MEVZUBAHİS VATANSA, GERİSİ TEFARRUATTIR.
Hamdi Bey, Kepez'den Sarıçalı'ya geçer. Sarıçalı, Yenişehir ve Üvecik'te Osmanlı Devleti'ne ait cephanelik deposunda 6000 sandık vardır. Hamdi Bey bu cephaneyi de kaçırmak ister. Bu cephane Mondros Mütarekesi hükümlerine göre muhafaza altına alınmıştır. Koruma işi Türk Subay ve Erlerince sağlanmaktadır. Hamdi Bey, Üvecik'te görevli subay ve erlerle bir plan üzerinde kolayca anlaşır. Cephaneyi Marmot Mezarlığı'na
taşıttırıp depo ettirir. Sonra Yenişehir'e gider. Buradaki silah ve cephaneyi de yine görevli subay ve askerlerle anlaşarak aynı yere (Marmot Mezarlığı) getirtir. Marmot'ta depolanan silah ve cephanenin, Yenice'ye taşınmasına gelmiştir sıra. Hamdi Bey, Yenice nahiyesinin, Koyuneli Köyü halkınca çok sevilmektedir. Burhaniye'de iken Milis Kuvvetleri için yaptığı çağrıya, Koyuneli Köyü'nden Yakup Çavuş komutasında silah ve cephanesiyle, 300 kişilik bir kuvvet emrine gelmiştir. Koyuneli'nden temin edilen taşıtlar ile, silahlar ve cephaneler arabalara yüklenerek, yola çıkarılır. Hamdi Bey, buradaki işini de bitirmiştir. Çan Pazarı üzerinden, Biga'ya gelmek üzere hareket eder. Çan Pazarı'na geldiğinde, silah ve cephanenin güvenli bir şekilde taşınabilmesi için, Bayramiç Müdafaa-i Hukuk Cemiyetine bir telgraf çeker:"Mazbata karşılığında alınan malzemenin kaybolması mesuliyeti ve tazmini gerektirecektir. Kızılelma, Karaköy ve Kızıl köylerdeki heyetlerin güvenilir adamları vasıtasıyla korunması, sevkiyatın doğrudan heyet üyeleri tarafından idare olunması."

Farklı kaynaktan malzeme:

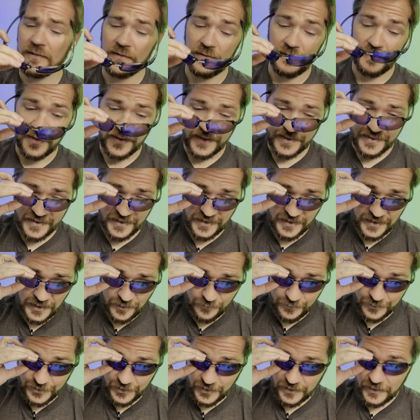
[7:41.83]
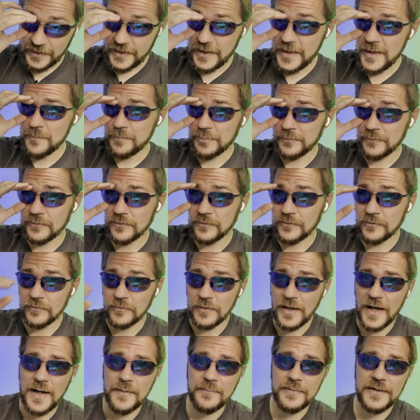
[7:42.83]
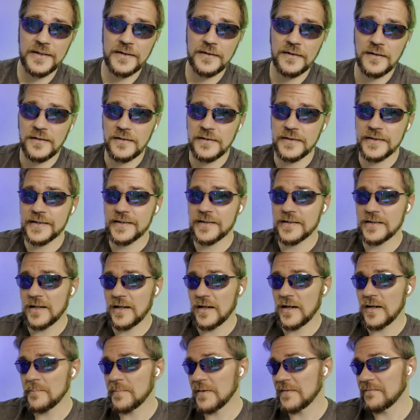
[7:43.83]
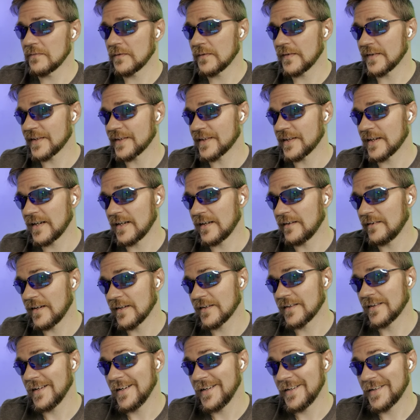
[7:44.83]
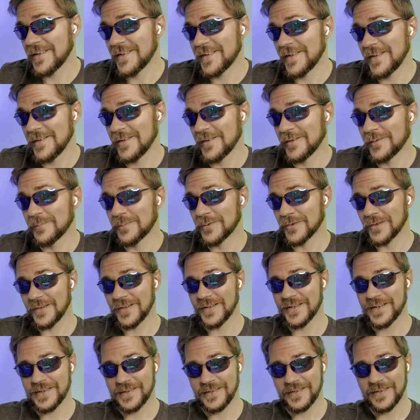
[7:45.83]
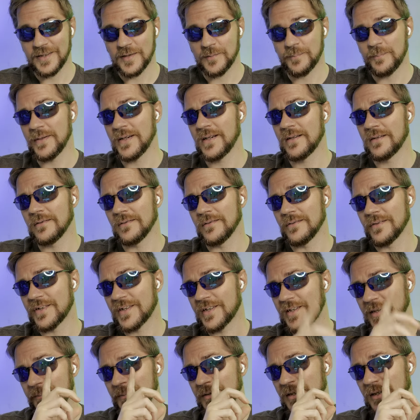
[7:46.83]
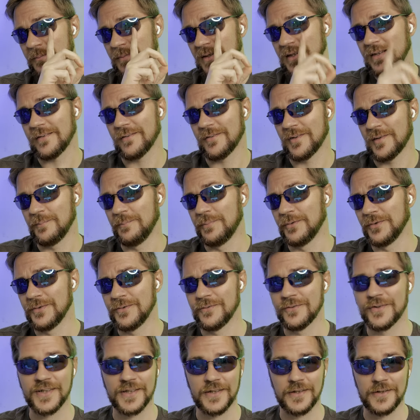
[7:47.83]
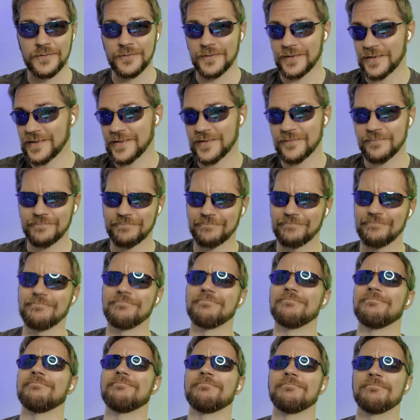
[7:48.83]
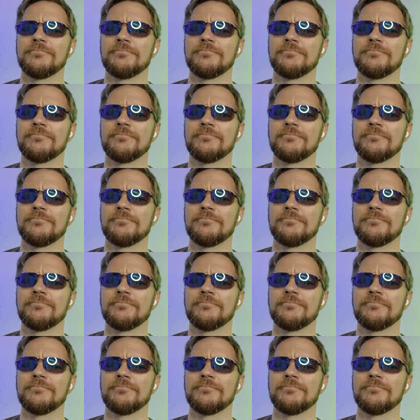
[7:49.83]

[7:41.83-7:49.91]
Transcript: this guy, which I keep grabbing nonstop, even though I said I like the H C L bronze lens better, there's something about those blue tones. Mm.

Hamdi Bey, 11 Şubat 1920 günü Biga'ya döner. Biga'dan ayrılalı yaklaşık 20 gün olmuştur. 20 günde neler yapılmıştır: Birincisi cebren, diğerleri konuşarak anlaşarak dört cephanelik boşaltılmış ve Yenice nahiyesine depo edilmiştir. Ancak, yine de kaygıları vardır. Biga'ya dönüşünden iki gün sonra, Bayramiç Müdafaa-i Hukuk Cemiyeti'ne bir telgraf çekerek merakını gidermek ister. Telgrafta:
"Taşımada bir fişeğin kaybına meydan verilmemesi gereklidir. Sandıkların daima sayılarak ve muayene edilerek teslim edilmesini, kabul pusulalarında eksik çıkanların ellerinden hayvanlarının alınmasını ve kafileye mutlaka muhafız verilmesinin temini" istemiştir.

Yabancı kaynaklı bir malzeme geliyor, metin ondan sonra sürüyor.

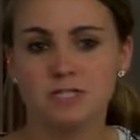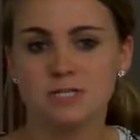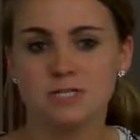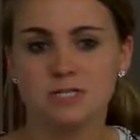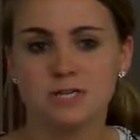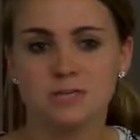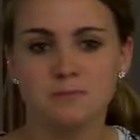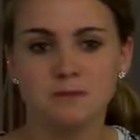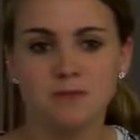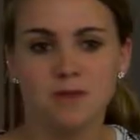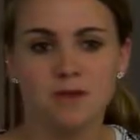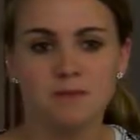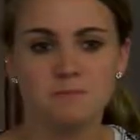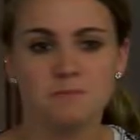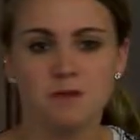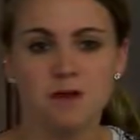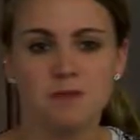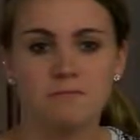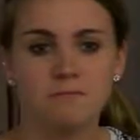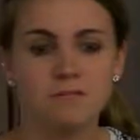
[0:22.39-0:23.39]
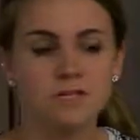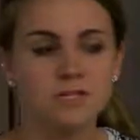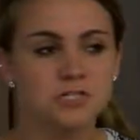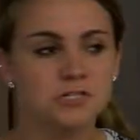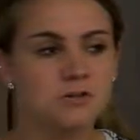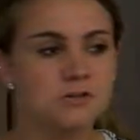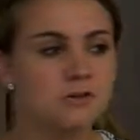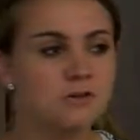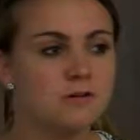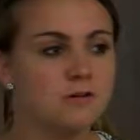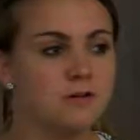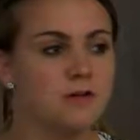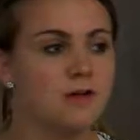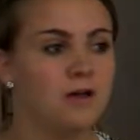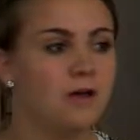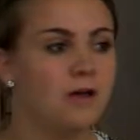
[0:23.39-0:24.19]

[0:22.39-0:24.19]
is going to be kept confidential,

Yenice'de camiye depolanan silahların kontrol görevi, Dramalı Ali Rıza Bey'e verilir. Ali Rıza Bey'in yanında, Yedek Subay Çavdar Oğlu Ali, Değirmencikli İskender ve Zekeriya ile Yedek Subay Ethem Bey (Ethem GÖKÇEN, sonra Biga’da tapu memuru olur. İlçemizde ticaretle uğraşan merhum Teoman GÖKÇEN'in babasıdır) vardır. Yedek Subay Ethem Bey 11 kişilik müfrezesi ile Akbaş Cephaneliği’nin kaçırılmasında ve Biga’nın Yunan işgali sırasında Yunanlılara karşı büyük mücadelesi vardır.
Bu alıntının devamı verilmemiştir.